* [Materials provided]:
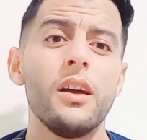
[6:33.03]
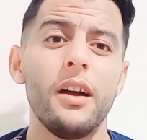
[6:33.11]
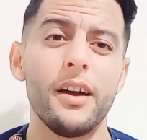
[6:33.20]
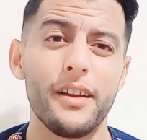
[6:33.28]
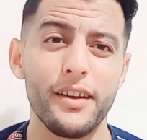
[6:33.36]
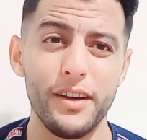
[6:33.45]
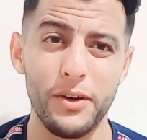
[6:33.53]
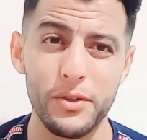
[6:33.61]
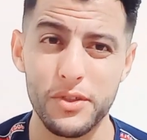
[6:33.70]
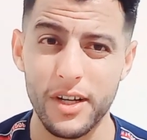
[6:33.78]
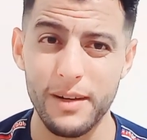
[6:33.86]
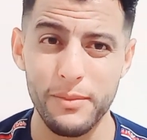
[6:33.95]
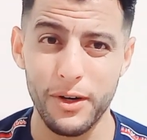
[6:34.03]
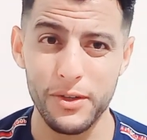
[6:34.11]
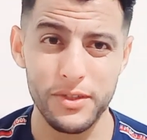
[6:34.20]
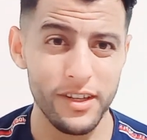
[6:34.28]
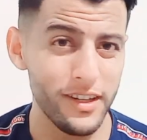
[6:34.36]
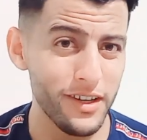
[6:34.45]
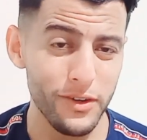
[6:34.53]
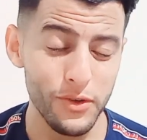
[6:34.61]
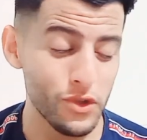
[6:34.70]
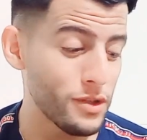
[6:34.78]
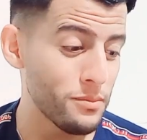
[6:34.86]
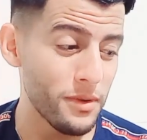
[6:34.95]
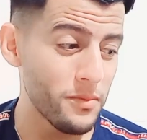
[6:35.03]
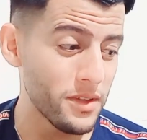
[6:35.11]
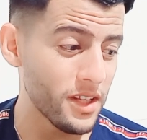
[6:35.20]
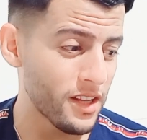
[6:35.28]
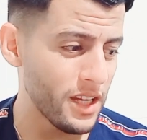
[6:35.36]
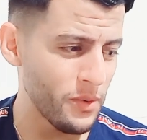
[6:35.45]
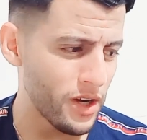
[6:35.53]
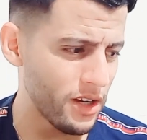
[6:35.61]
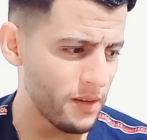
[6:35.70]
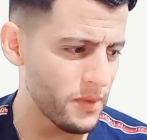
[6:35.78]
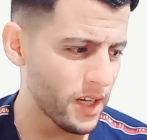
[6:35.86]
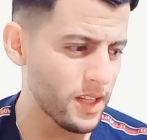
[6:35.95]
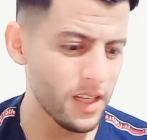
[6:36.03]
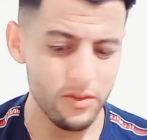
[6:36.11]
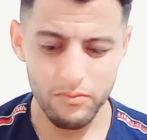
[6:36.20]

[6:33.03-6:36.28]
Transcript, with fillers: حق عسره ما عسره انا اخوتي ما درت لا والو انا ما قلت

--

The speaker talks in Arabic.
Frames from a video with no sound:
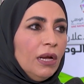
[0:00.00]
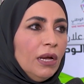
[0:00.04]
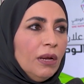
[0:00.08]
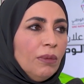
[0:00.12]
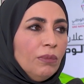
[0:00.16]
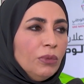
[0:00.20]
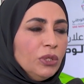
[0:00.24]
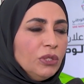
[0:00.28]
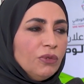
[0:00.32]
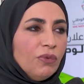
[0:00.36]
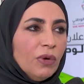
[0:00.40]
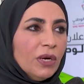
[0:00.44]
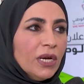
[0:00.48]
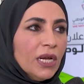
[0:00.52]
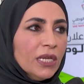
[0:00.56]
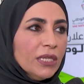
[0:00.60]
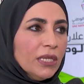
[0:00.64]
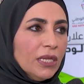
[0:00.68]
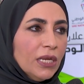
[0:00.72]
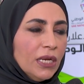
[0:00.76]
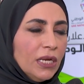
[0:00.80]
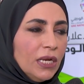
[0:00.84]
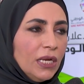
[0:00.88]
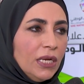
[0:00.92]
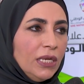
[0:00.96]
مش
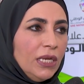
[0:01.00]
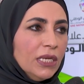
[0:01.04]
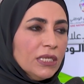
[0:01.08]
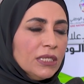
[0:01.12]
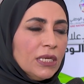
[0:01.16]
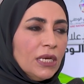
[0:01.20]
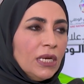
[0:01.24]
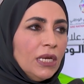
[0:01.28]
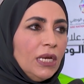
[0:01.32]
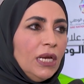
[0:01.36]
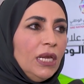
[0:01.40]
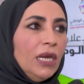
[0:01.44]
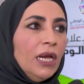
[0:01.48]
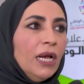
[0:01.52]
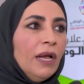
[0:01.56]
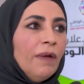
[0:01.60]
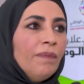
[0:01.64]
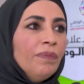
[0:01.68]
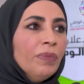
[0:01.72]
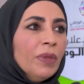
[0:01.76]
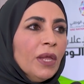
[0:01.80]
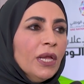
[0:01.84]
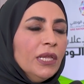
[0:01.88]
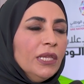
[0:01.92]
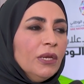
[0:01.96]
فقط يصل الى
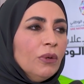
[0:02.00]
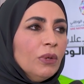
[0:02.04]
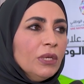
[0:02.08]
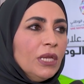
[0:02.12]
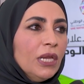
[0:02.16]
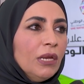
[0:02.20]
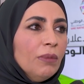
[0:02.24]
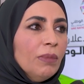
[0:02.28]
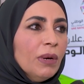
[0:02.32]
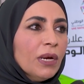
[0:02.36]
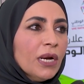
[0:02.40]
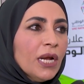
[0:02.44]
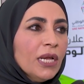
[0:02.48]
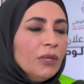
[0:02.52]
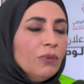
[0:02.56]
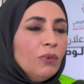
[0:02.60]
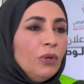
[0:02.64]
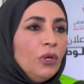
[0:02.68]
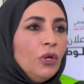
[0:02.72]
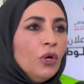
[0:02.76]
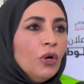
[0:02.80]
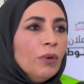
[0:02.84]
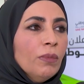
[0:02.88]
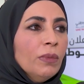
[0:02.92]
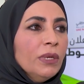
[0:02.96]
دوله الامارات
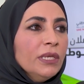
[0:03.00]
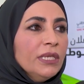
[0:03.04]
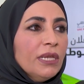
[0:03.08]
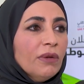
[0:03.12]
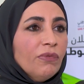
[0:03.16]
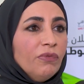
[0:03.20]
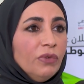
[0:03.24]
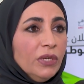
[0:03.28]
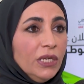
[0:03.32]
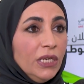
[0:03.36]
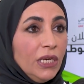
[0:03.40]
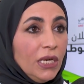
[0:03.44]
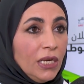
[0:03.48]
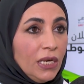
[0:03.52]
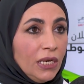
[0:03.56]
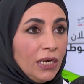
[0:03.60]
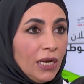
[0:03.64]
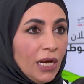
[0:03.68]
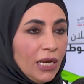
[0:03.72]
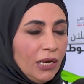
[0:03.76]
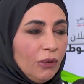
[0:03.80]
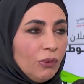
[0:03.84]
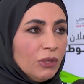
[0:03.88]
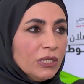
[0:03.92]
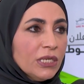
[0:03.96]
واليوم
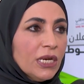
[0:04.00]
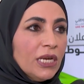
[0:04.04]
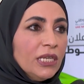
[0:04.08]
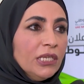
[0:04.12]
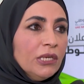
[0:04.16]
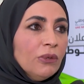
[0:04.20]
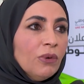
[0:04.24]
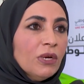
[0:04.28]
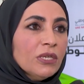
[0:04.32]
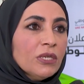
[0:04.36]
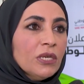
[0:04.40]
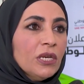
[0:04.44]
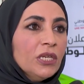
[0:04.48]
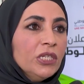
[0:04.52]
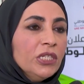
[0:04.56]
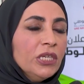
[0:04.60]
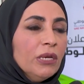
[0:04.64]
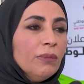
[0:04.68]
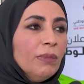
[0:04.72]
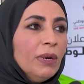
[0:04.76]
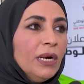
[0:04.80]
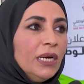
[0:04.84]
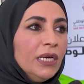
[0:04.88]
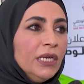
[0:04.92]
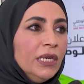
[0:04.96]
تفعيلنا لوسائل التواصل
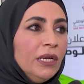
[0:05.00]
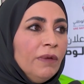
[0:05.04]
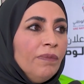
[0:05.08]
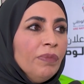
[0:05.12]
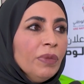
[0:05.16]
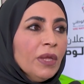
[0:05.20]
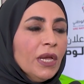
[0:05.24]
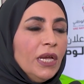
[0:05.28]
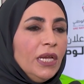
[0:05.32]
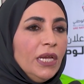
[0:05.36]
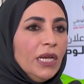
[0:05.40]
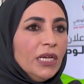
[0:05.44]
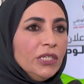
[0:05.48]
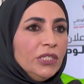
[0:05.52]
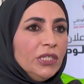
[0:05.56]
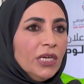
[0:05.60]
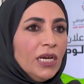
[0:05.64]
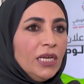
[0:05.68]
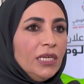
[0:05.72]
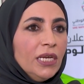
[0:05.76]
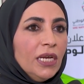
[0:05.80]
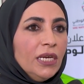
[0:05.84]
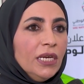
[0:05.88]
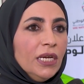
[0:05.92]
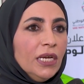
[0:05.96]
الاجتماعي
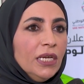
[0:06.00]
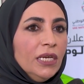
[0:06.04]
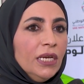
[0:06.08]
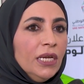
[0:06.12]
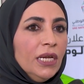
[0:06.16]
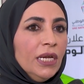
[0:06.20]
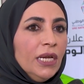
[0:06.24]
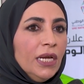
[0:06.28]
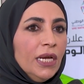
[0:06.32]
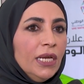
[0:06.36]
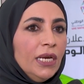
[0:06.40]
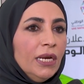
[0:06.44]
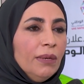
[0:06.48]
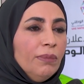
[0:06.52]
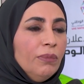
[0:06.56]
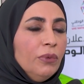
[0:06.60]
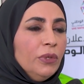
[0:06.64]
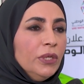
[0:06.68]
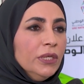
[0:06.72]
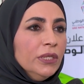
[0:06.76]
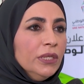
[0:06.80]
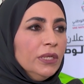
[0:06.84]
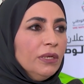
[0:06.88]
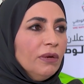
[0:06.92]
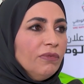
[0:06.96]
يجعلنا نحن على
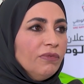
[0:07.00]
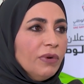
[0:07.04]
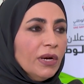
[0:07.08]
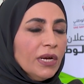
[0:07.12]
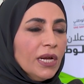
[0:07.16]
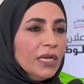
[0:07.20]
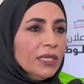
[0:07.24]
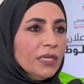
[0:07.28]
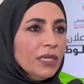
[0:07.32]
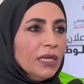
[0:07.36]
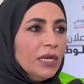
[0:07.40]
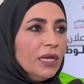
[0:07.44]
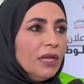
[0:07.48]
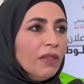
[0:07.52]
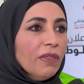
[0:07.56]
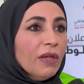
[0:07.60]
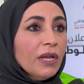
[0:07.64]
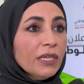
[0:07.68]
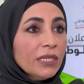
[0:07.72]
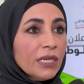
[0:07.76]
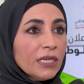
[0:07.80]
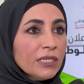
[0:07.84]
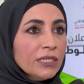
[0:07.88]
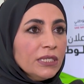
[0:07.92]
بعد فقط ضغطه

...

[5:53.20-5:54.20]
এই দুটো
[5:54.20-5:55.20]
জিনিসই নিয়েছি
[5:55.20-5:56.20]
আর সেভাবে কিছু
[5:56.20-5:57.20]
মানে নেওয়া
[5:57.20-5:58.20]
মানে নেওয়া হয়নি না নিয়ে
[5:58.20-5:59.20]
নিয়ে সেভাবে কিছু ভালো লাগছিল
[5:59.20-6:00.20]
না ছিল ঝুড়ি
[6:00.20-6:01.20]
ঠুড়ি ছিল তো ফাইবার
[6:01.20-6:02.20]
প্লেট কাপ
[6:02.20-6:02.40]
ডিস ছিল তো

* [Required work]: Scan the data above for the string "with" and copy each line where it appears.

* [Output for this exercise]:
Transcript, with fillers: حق عسره ما عسره انا اخوتي ما درت لا والو انا ما قلت
Frames from a video with no sound:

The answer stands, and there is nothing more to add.